> **Task data**:
══════
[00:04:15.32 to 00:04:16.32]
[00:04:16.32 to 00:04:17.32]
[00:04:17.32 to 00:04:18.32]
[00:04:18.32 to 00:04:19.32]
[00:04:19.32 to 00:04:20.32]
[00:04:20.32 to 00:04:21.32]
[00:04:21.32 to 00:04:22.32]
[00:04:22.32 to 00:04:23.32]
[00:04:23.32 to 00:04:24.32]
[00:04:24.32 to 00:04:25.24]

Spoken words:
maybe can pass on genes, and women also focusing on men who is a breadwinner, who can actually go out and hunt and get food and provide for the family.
══════
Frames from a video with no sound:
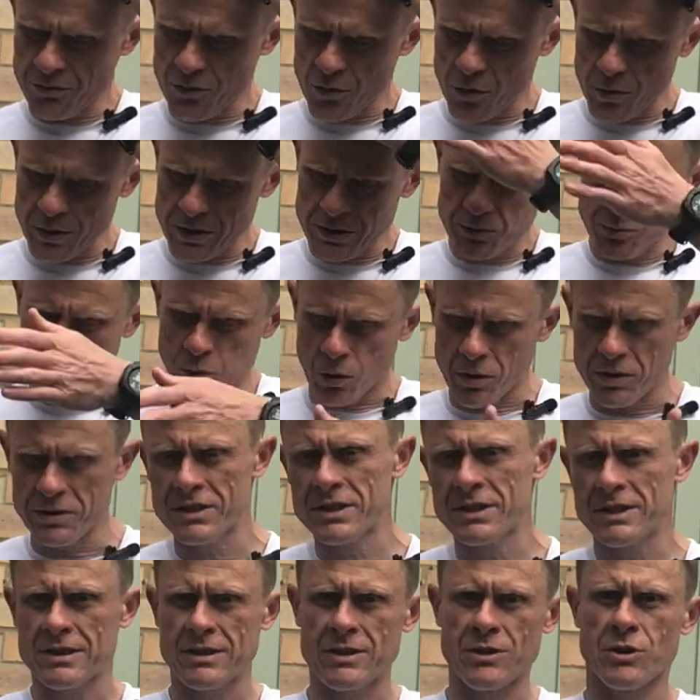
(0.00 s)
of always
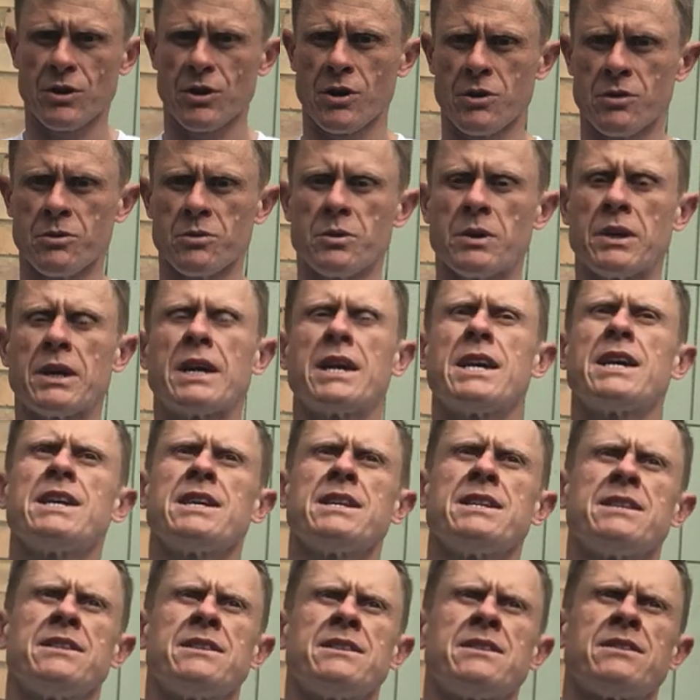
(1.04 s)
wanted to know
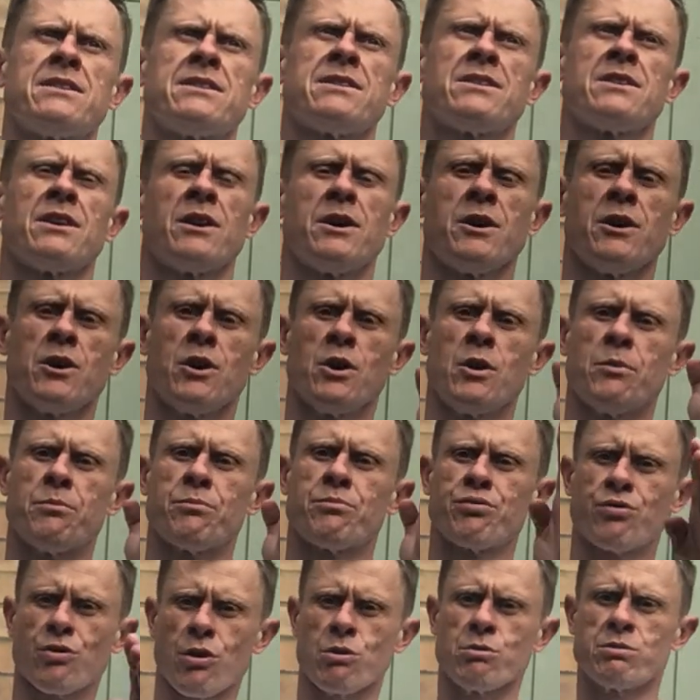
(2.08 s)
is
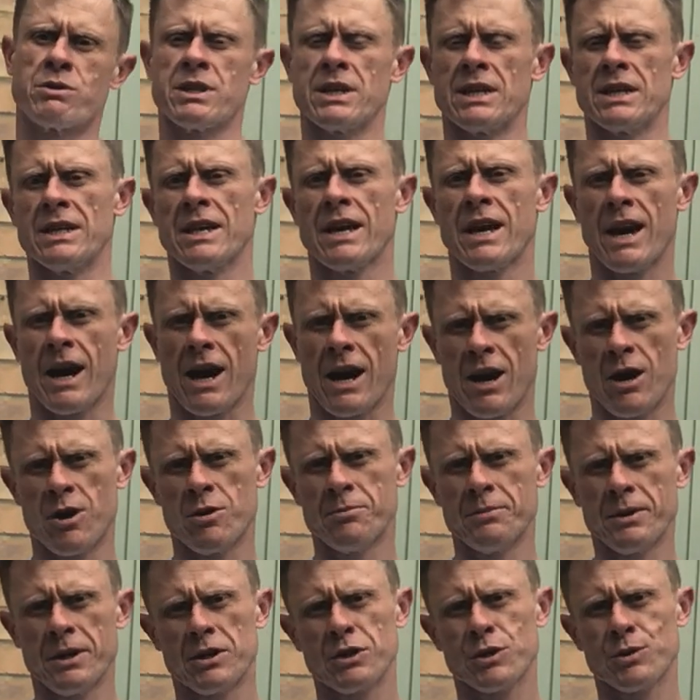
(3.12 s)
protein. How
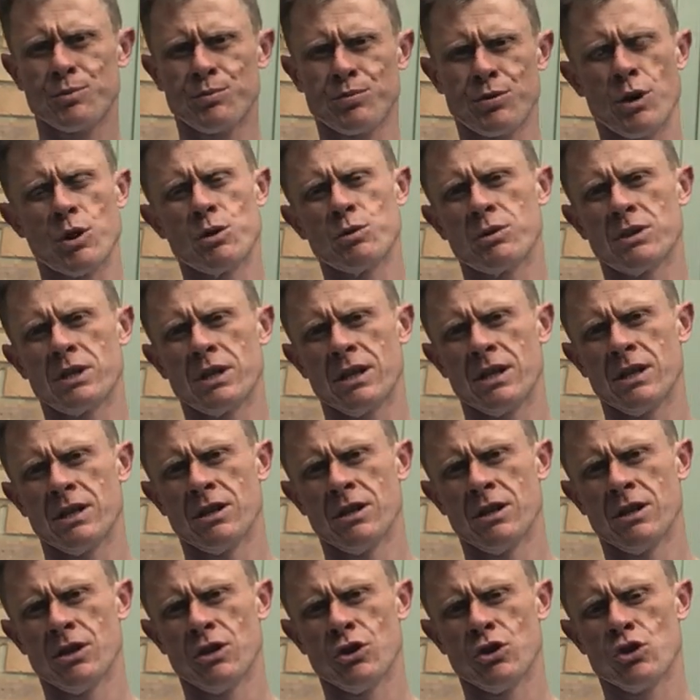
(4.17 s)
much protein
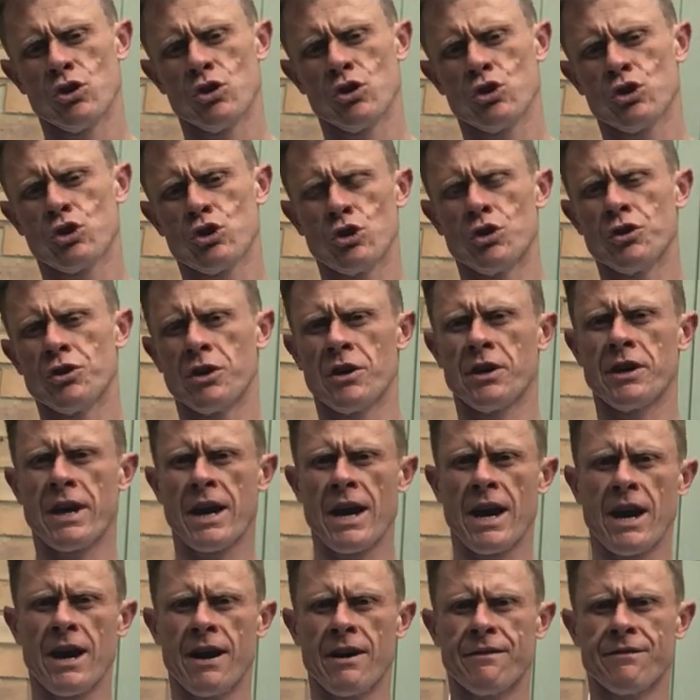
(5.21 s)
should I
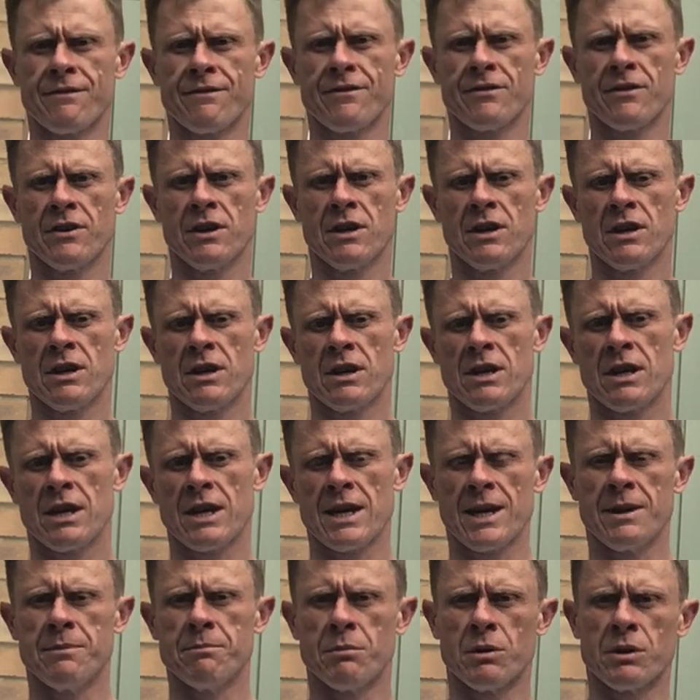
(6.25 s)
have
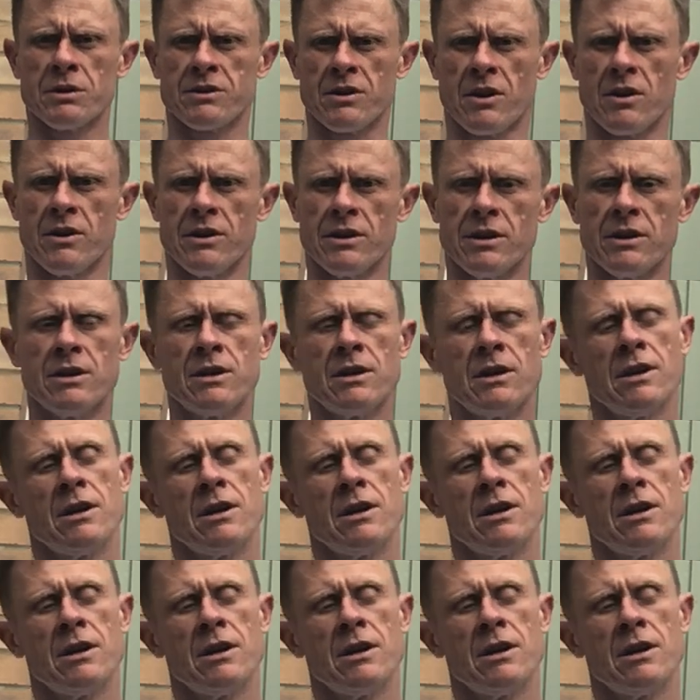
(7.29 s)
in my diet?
══════
> **Problem statement**:
Return only the lines between the one holding "[00:04:15.32 to 00:04:16.32]" and the one holding "[00:04:22.32 to 00:04:23.32]", inclusive, exactly as they appear above.

> **Solution for this task**:
[00:04:15.32 to 00:04:16.32]
[00:04:16.32 to 00:04:17.32]
[00:04:17.32 to 00:04:18.32]
[00:04:18.32 to 00:04:19.32]
[00:04:19.32 to 00:04:20.32]
[00:04:20.32 to 00:04:21.32]
[00:04:21.32 to 00:04:22.32]
[00:04:22.32 to 00:04:23.32]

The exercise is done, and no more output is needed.